(Beginning of DATA UNDER STUDY)

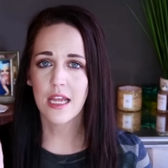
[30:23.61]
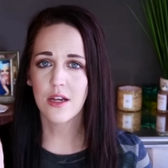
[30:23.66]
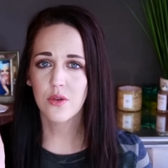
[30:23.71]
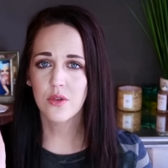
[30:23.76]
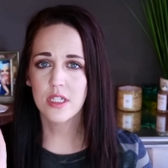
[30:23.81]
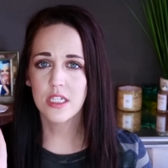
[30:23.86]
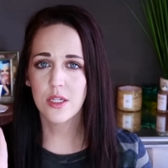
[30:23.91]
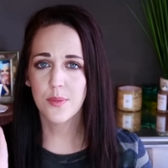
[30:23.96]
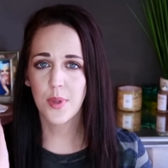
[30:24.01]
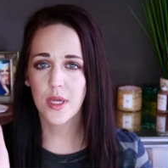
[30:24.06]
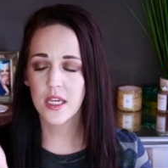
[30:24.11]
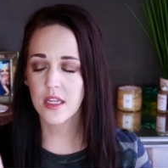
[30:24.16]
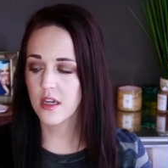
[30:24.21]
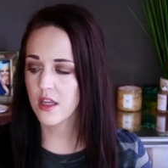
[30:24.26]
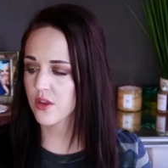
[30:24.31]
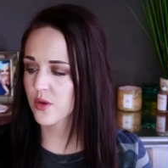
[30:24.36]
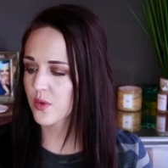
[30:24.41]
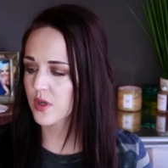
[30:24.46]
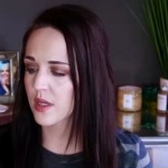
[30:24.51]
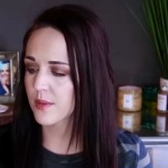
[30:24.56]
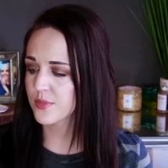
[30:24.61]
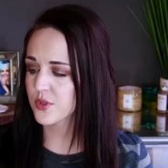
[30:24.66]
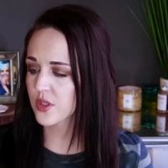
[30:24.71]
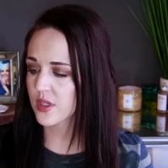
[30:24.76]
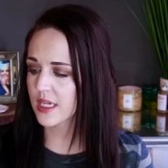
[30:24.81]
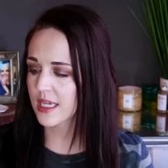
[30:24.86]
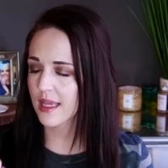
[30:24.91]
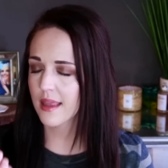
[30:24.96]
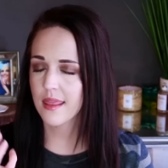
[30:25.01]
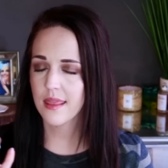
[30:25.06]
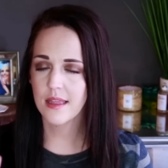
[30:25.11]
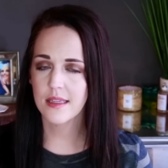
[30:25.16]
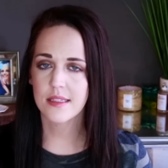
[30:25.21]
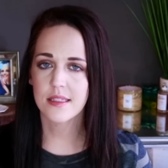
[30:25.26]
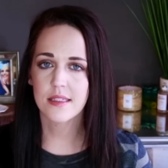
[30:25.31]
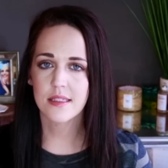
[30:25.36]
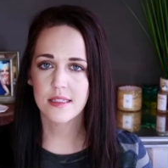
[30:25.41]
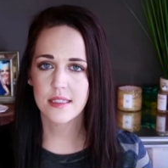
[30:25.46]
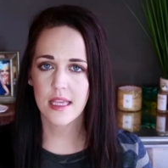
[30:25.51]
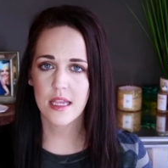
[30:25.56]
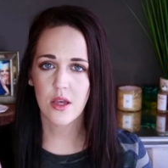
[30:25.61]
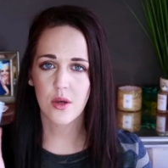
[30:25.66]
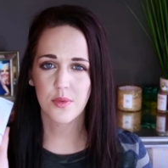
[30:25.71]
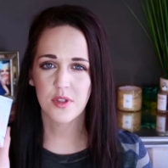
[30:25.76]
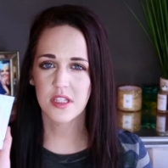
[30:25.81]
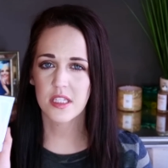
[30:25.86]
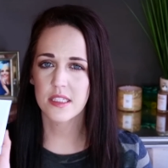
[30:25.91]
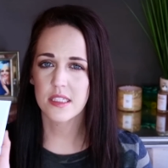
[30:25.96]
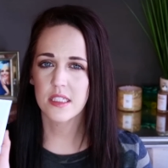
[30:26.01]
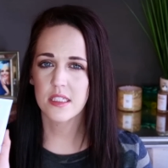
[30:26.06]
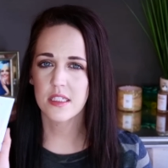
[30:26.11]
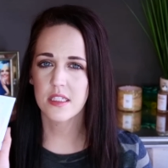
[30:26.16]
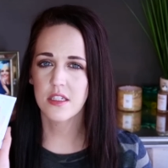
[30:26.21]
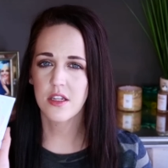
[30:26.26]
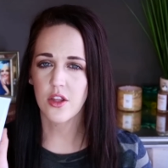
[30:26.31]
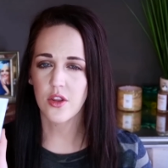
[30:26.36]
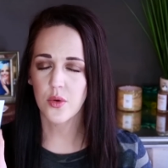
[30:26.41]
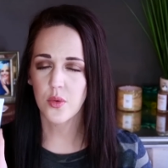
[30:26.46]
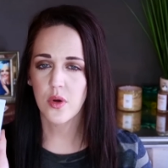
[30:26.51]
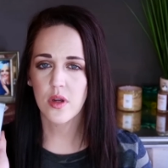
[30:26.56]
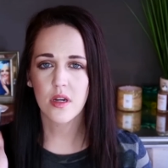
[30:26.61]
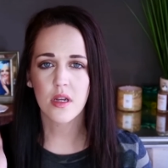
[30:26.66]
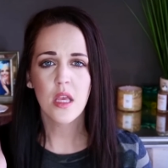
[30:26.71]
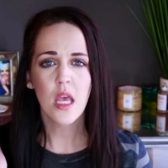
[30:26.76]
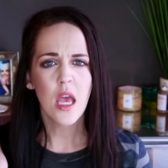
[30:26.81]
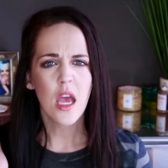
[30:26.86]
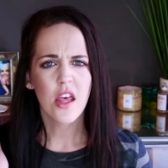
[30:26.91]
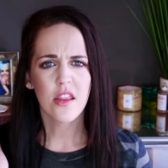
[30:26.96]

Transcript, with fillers: I don't need to pick another one up during this sale but this is another one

(End of DATA UNDER STUDY)

All of the data must be set down exactly, with no pictures included.

[30:23.61]
[30:23.66]
[30:23.71]
[30:23.76]
[30:23.81]
[30:23.86]
[30:23.91]
[30:23.96]
[30:24.01]
[30:24.06]
[30:24.11]
[30:24.16]
[30:24.21]
[30:24.26]
[30:24.31]
[30:24.36]
[30:24.41]
[30:24.46]
[30:24.51]
[30:24.56]
[30:24.61]
[30:24.66]
[30:24.71]
[30:24.76]
[30:24.81]
[30:24.86]
[30:24.91]
[30:24.96]
[30:25.01]
[30:25.06]
[30:25.11]
[30:25.16]
[30:25.21]
[30:25.26]
[30:25.31]
[30:25.36]
[30:25.41]
[30:25.46]
[30:25.51]
[30:25.56]
[30:25.61]
[30:25.66]
[30:25.71]
[30:25.76]
[30:25.81]
[30:25.86]
[30:25.91]
[30:25.96]
[30:26.01]
[30:26.06]
[30:26.11]
[30:26.16]
[30:26.21]
[30:26.26]
[30:26.31]
[30:26.36]
[30:26.41]
[30:26.46]
[30:26.51]
[30:26.56]
[30:26.61]
[30:26.66]
[30:26.71]
[30:26.76]
[30:26.81]
[30:26.86]
[30:26.91]
[30:26.96]

Transcript, with fillers: I don't need to pick another one up during this sale but this is another one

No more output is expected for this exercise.